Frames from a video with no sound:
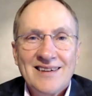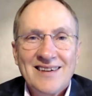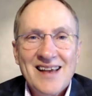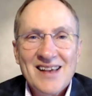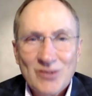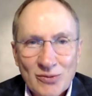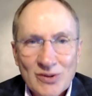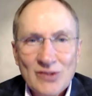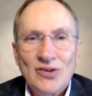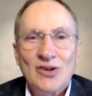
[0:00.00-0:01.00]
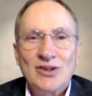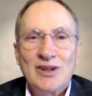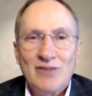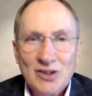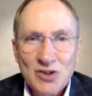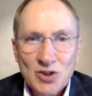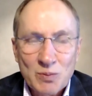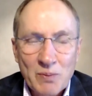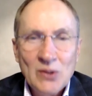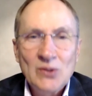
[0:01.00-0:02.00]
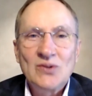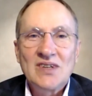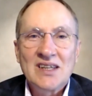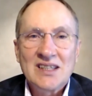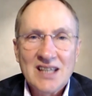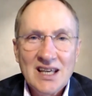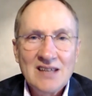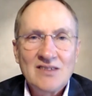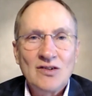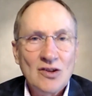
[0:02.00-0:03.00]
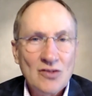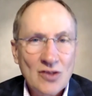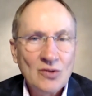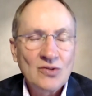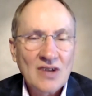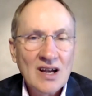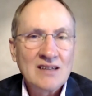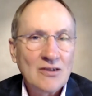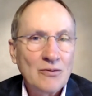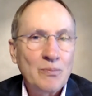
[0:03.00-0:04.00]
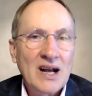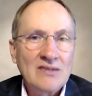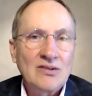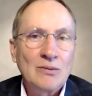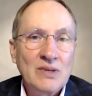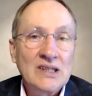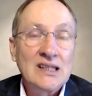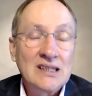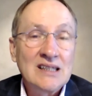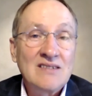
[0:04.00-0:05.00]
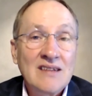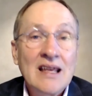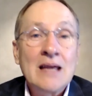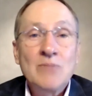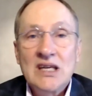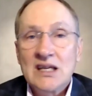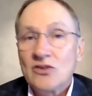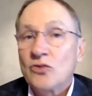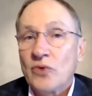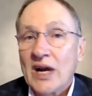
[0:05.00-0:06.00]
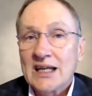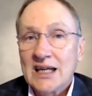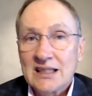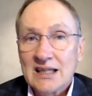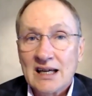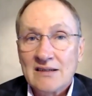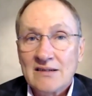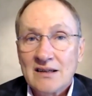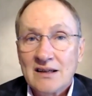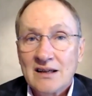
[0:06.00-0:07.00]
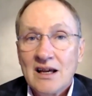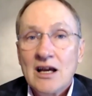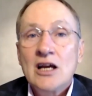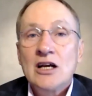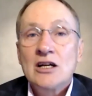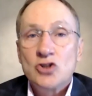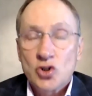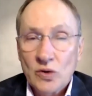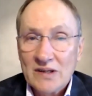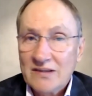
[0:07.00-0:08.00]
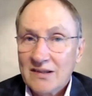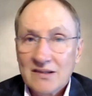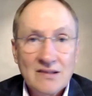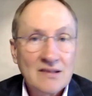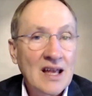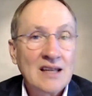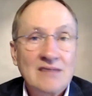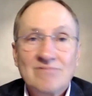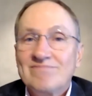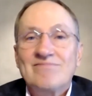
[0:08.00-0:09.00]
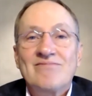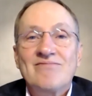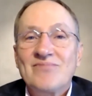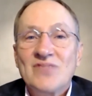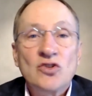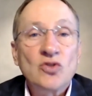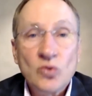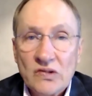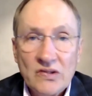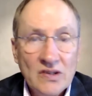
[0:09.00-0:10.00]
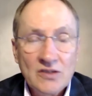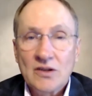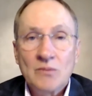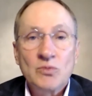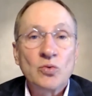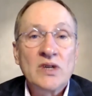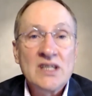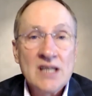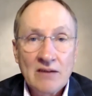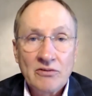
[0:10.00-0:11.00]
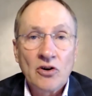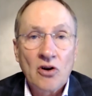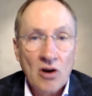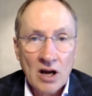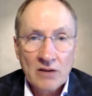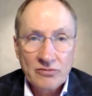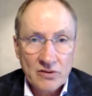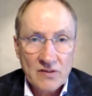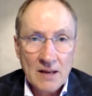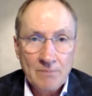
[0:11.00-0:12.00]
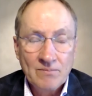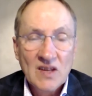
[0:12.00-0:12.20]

as a result of exposing kids to those kinds of possibilities, they begin to recognize choices that the school systems would never offer them.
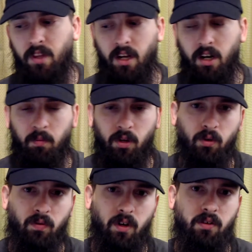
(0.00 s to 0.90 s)
then I'm going to
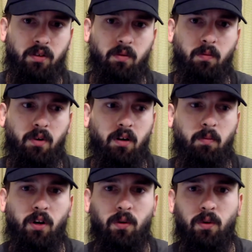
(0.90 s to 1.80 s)
move on to the
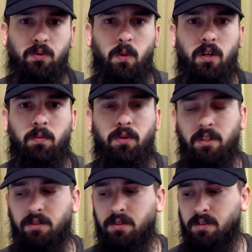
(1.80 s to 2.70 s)
Mark Rosewater
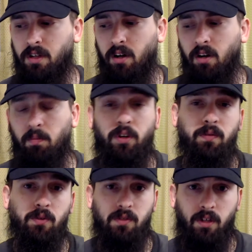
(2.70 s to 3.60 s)
prediction stuff or
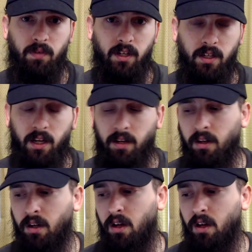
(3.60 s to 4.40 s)
preview stuff that he had.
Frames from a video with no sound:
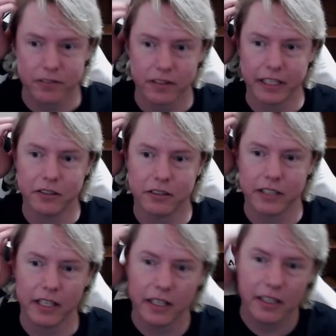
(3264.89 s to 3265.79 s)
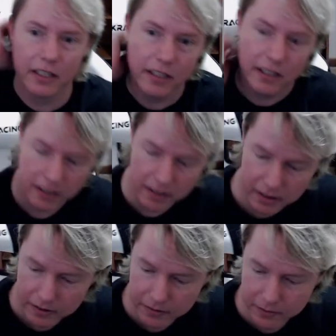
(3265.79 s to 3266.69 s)
like you said,
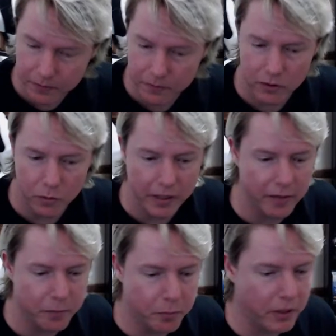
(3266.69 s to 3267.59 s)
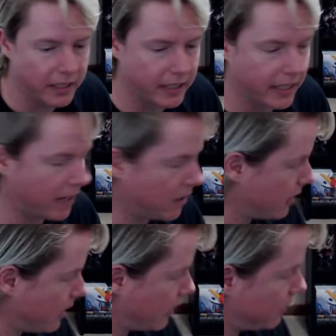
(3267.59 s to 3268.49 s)
the way they printed that on
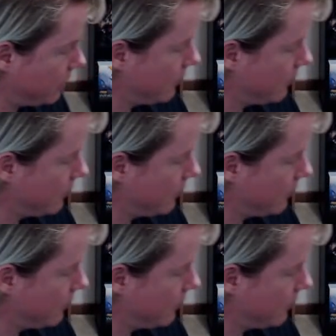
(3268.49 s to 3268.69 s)
there.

_ _ _ _

• REQUIRED ACTION:
Look above for the line containing "(2.70 s to 3.60 s)" and the line containing "(3266.69 s to 3267.59 s)", then reproduce both and everything between them exactly, pictures omitted.

• RESPONSE:
(2.70 s to 3.60 s)
prediction stuff or
(3.60 s to 4.40 s)
preview stuff that he had.
Frames from a video with no sound:
(3264.89 s to 3265.79 s)
(3265.79 s to 3266.69 s)
like you said,
(3266.69 s to 3267.59 s)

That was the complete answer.